*ABOUT THIS EXERCISE:* Copy the data precisely, character for character, and leave out every picture.

*MATERIAL FOR THE TASK:*
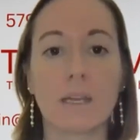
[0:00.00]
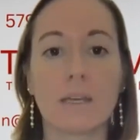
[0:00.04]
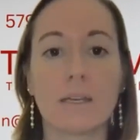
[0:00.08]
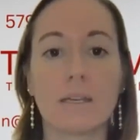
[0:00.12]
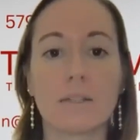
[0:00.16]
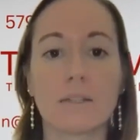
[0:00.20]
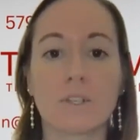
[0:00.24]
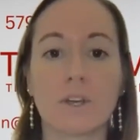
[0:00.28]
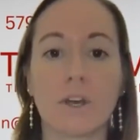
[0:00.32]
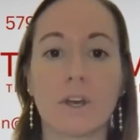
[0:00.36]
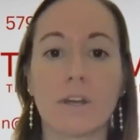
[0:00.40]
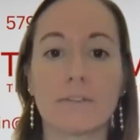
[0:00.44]

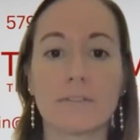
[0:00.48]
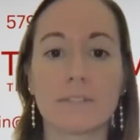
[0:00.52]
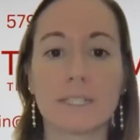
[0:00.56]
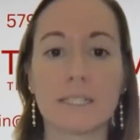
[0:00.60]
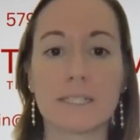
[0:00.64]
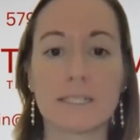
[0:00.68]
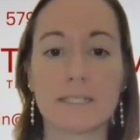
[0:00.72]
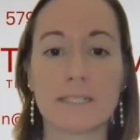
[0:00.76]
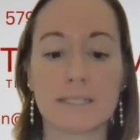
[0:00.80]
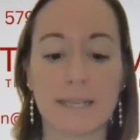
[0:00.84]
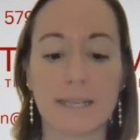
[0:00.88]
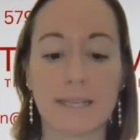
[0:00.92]
So hopefully
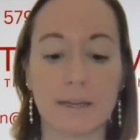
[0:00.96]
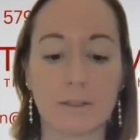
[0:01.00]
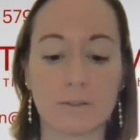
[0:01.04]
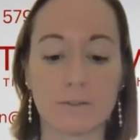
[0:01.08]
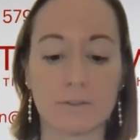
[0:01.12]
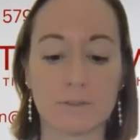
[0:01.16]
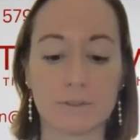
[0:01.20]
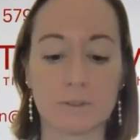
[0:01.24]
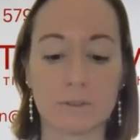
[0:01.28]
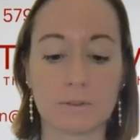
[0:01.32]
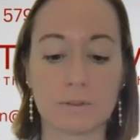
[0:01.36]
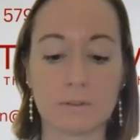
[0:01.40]
this is
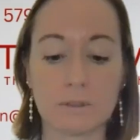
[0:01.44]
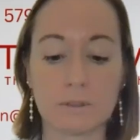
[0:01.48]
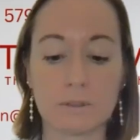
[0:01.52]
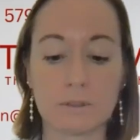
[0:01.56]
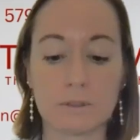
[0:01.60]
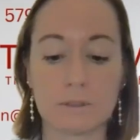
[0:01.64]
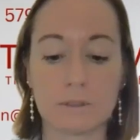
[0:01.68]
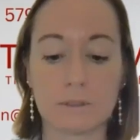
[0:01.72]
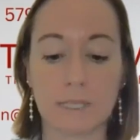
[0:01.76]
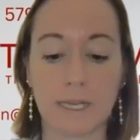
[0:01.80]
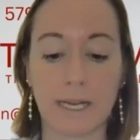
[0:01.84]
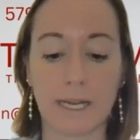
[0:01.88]
helpful.
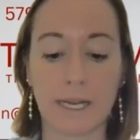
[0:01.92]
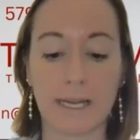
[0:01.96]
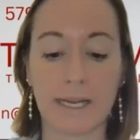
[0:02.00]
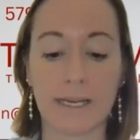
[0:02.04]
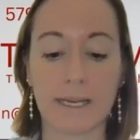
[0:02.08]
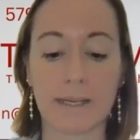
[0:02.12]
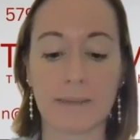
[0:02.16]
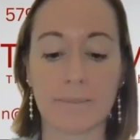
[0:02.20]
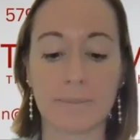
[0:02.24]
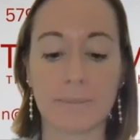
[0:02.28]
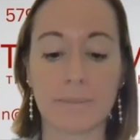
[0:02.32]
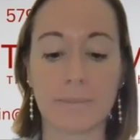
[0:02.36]

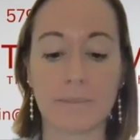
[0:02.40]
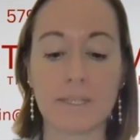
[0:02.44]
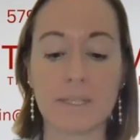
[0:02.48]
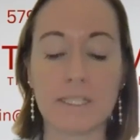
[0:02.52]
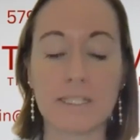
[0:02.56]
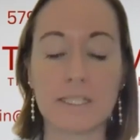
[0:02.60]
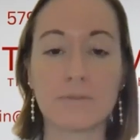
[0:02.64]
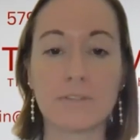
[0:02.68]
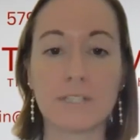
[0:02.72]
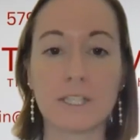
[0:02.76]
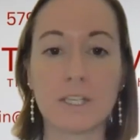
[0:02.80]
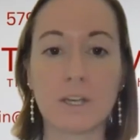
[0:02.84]

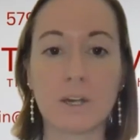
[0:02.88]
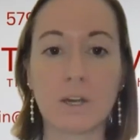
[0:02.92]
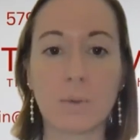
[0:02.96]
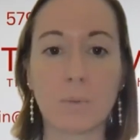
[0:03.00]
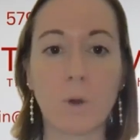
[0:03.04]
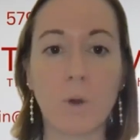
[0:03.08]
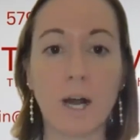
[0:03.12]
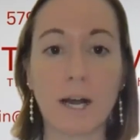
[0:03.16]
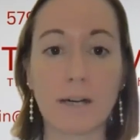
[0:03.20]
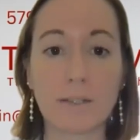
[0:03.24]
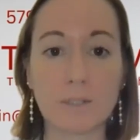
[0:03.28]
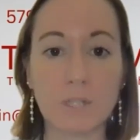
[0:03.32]
This video,
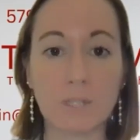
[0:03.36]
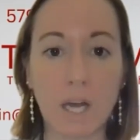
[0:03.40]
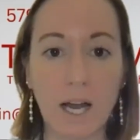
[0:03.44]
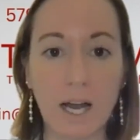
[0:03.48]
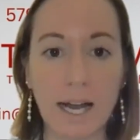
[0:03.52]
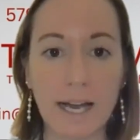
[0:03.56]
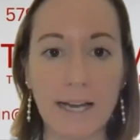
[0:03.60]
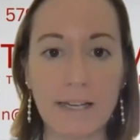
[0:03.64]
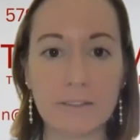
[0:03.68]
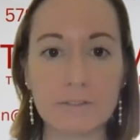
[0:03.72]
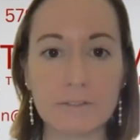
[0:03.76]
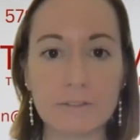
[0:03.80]
while
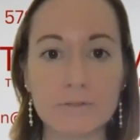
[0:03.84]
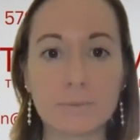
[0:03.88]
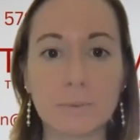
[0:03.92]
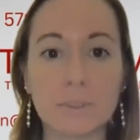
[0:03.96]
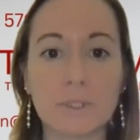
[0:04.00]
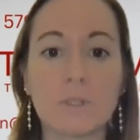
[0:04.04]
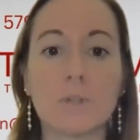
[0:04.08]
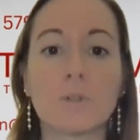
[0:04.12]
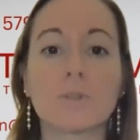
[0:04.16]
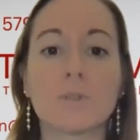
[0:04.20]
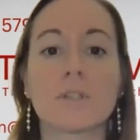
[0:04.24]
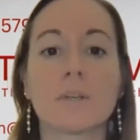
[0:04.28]
live,
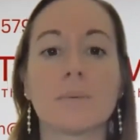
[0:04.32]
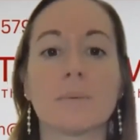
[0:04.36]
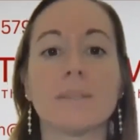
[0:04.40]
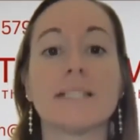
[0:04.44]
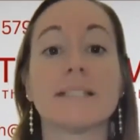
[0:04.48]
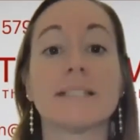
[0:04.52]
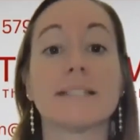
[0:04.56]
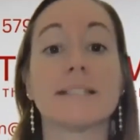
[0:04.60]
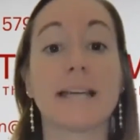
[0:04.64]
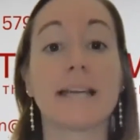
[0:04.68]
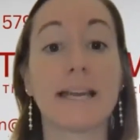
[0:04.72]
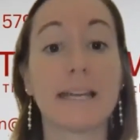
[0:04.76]
will also be
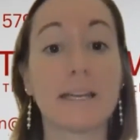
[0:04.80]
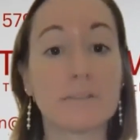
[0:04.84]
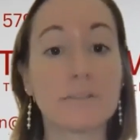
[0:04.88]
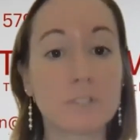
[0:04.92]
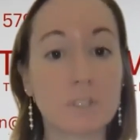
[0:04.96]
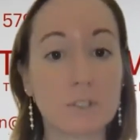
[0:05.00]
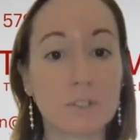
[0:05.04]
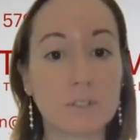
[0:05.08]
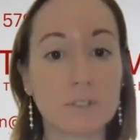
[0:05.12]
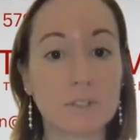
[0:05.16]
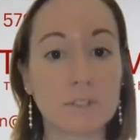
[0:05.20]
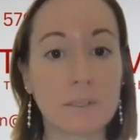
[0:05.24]
saved
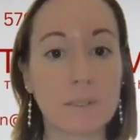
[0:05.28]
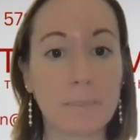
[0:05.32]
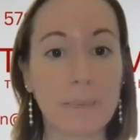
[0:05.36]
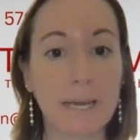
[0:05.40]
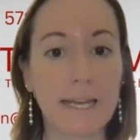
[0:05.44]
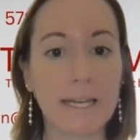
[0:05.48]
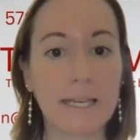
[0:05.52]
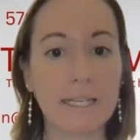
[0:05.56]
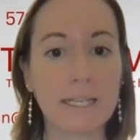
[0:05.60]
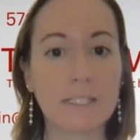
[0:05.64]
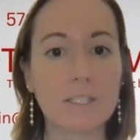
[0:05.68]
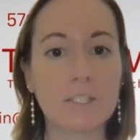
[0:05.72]
onto the
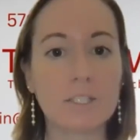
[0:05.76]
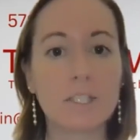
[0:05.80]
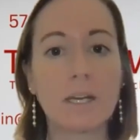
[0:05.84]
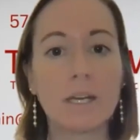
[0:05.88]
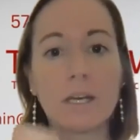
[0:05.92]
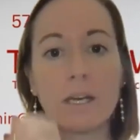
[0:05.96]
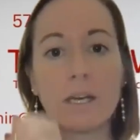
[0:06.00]
page.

*SOLUTION TO THIS EXERCISE:*
[0:00.00]
[0:00.04]
[0:00.08]
[0:00.12]
[0:00.16]
[0:00.20]
[0:00.24]
[0:00.28]
[0:00.32]
[0:00.36]
[0:00.40]
[0:00.44]

[0:00.48]
[0:00.52]
[0:00.56]
[0:00.60]
[0:00.64]
[0:00.68]
[0:00.72]
[0:00.76]
[0:00.80]
[0:00.84]
[0:00.88]
[0:00.92]
So hopefully
[0:00.96]
[0:01.00]
[0:01.04]
[0:01.08]
[0:01.12]
[0:01.16]
[0:01.20]
[0:01.24]
[0:01.28]
[0:01.32]
[0:01.36]
[0:01.40]
this is
[0:01.44]
[0:01.48]
[0:01.52]
[0:01.56]
[0:01.60]
[0:01.64]
[0:01.68]
[0:01.72]
[0:01.76]
[0:01.80]
[0:01.84]
[0:01.88]
helpful.
[0:01.92]
[0:01.96]
[0:02.00]
[0:02.04]
[0:02.08]
[0:02.12]
[0:02.16]
[0:02.20]
[0:02.24]
[0:02.28]
[0:02.32]
[0:02.36]

[0:02.40]
[0:02.44]
[0:02.48]
[0:02.52]
[0:02.56]
[0:02.60]
[0:02.64]
[0:02.68]
[0:02.72]
[0:02.76]
[0:02.80]
[0:02.84]

[0:02.88]
[0:02.92]
[0:02.96]
[0:03.00]
[0:03.04]
[0:03.08]
[0:03.12]
[0:03.16]
[0:03.20]
[0:03.24]
[0:03.28]
[0:03.32]
This video,
[0:03.36]
[0:03.40]
[0:03.44]
[0:03.48]
[0:03.52]
[0:03.56]
[0:03.60]
[0:03.64]
[0:03.68]
[0:03.72]
[0:03.76]
[0:03.80]
while
[0:03.84]
[0:03.88]
[0:03.92]
[0:03.96]
[0:04.00]
[0:04.04]
[0:04.08]
[0:04.12]
[0:04.16]
[0:04.20]
[0:04.24]
[0:04.28]
live,
[0:04.32]
[0:04.36]
[0:04.40]
[0:04.44]
[0:04.48]
[0:04.52]
[0:04.56]
[0:04.60]
[0:04.64]
[0:04.68]
[0:04.72]
[0:04.76]
will also be
[0:04.80]
[0:04.84]
[0:04.88]
[0:04.92]
[0:04.96]
[0:05.00]
[0:05.04]
[0:05.08]
[0:05.12]
[0:05.16]
[0:05.20]
[0:05.24]
saved
[0:05.28]
[0:05.32]
[0:05.36]
[0:05.40]
[0:05.44]
[0:05.48]
[0:05.52]
[0:05.56]
[0:05.60]
[0:05.64]
[0:05.68]
[0:05.72]
onto the
[0:05.76]
[0:05.80]
[0:05.84]
[0:05.88]
[0:05.92]
[0:05.96]
[0:06.00]
page.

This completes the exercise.